==== Information shown ====

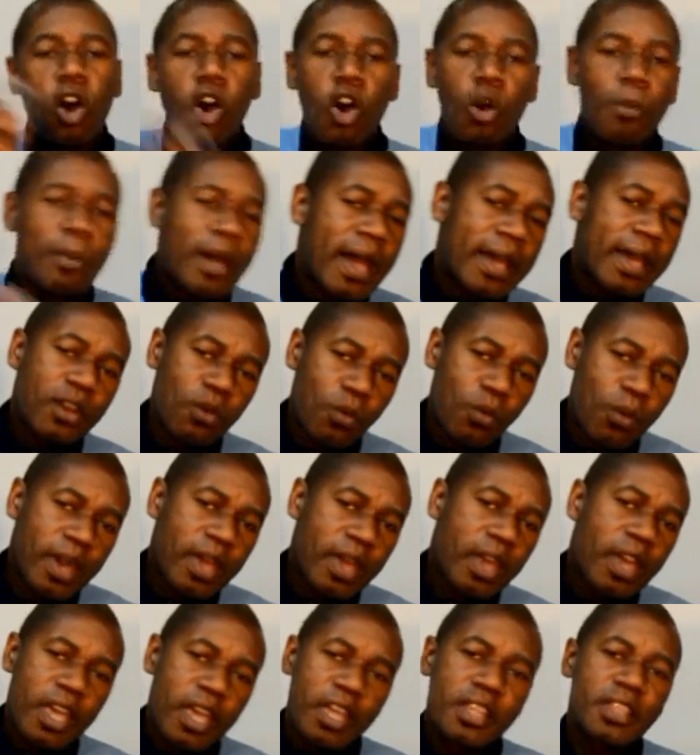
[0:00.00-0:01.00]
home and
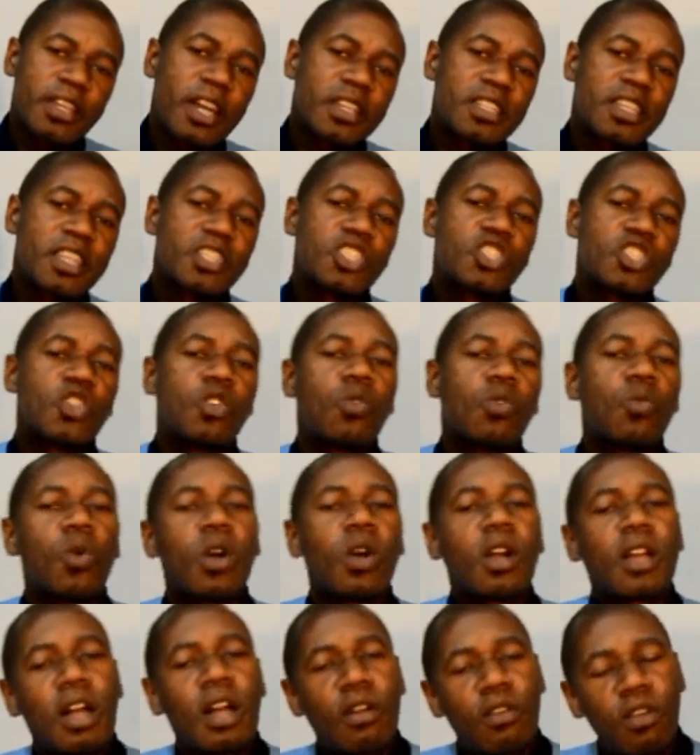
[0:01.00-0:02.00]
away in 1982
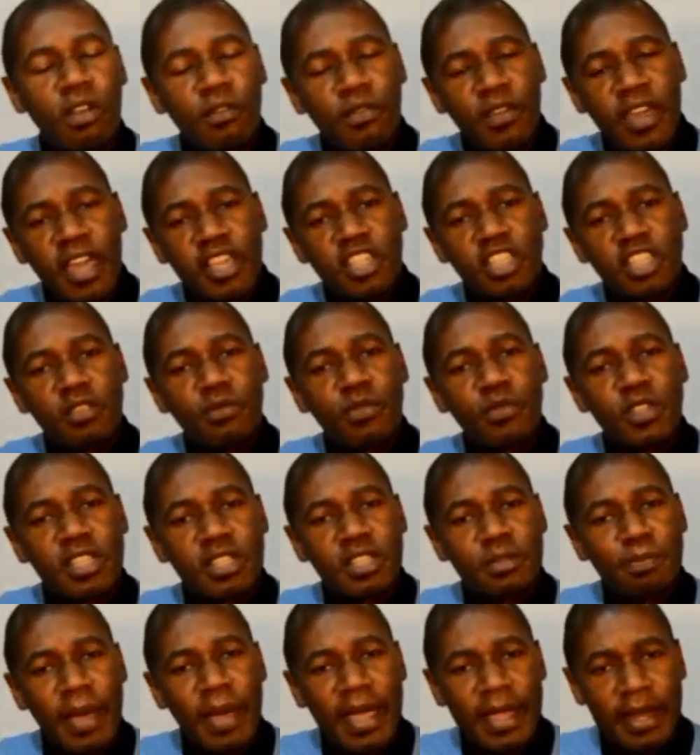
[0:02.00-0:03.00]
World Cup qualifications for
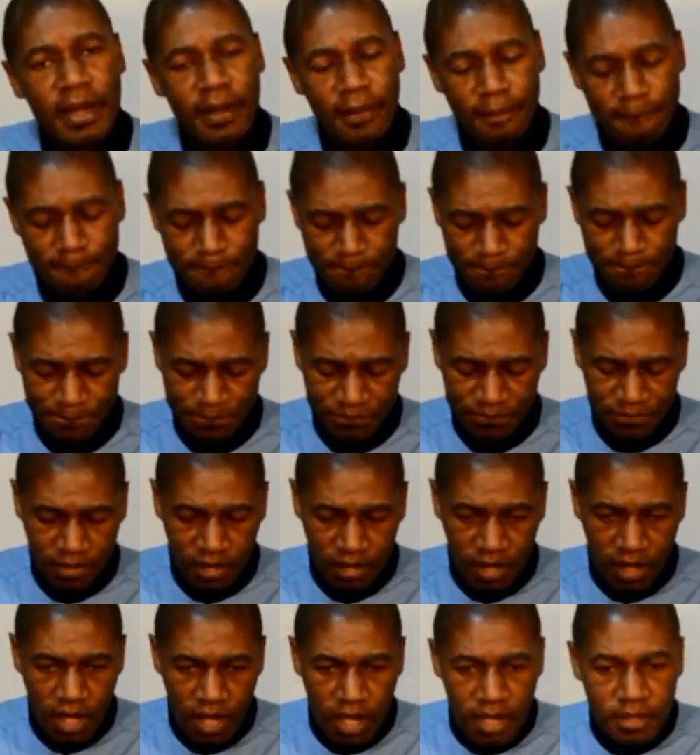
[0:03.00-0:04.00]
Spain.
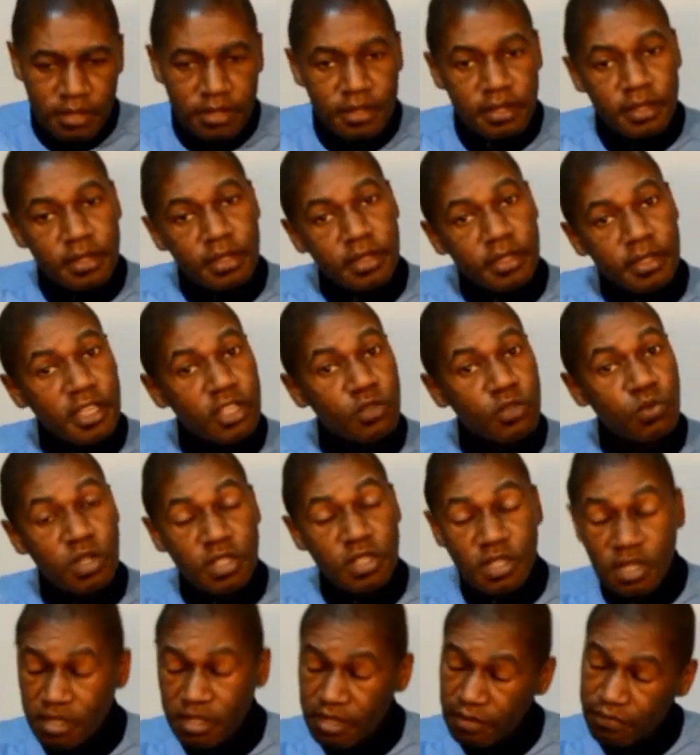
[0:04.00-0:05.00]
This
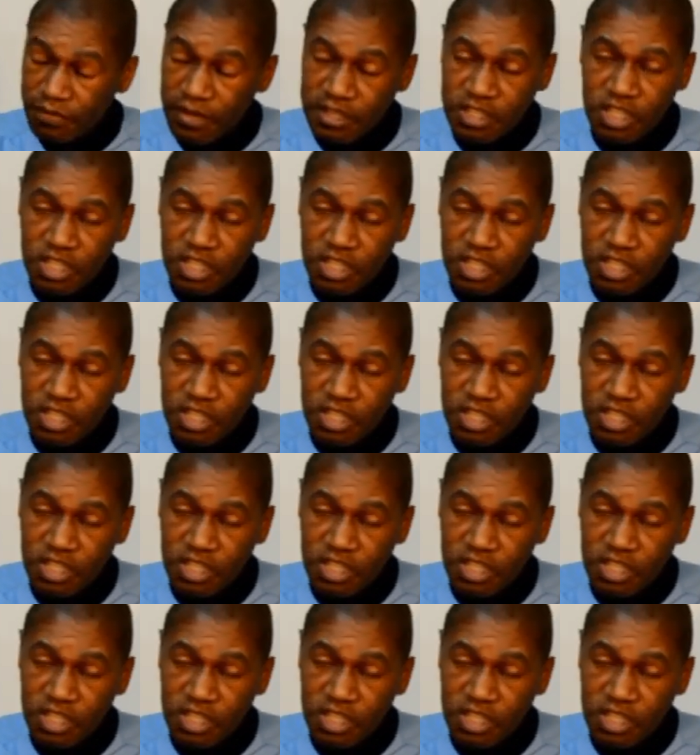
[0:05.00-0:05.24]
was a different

====

Set the pictures aside and reproduce the data above exactly.

- Result -
[0:00.00-0:01.00]
home and
[0:01.00-0:02.00]
away in 1982
[0:02.00-0:03.00]
World Cup qualifications for
[0:03.00-0:04.00]
Spain.
[0:04.00-0:05.00]
This
[0:05.00-0:05.24]
was a different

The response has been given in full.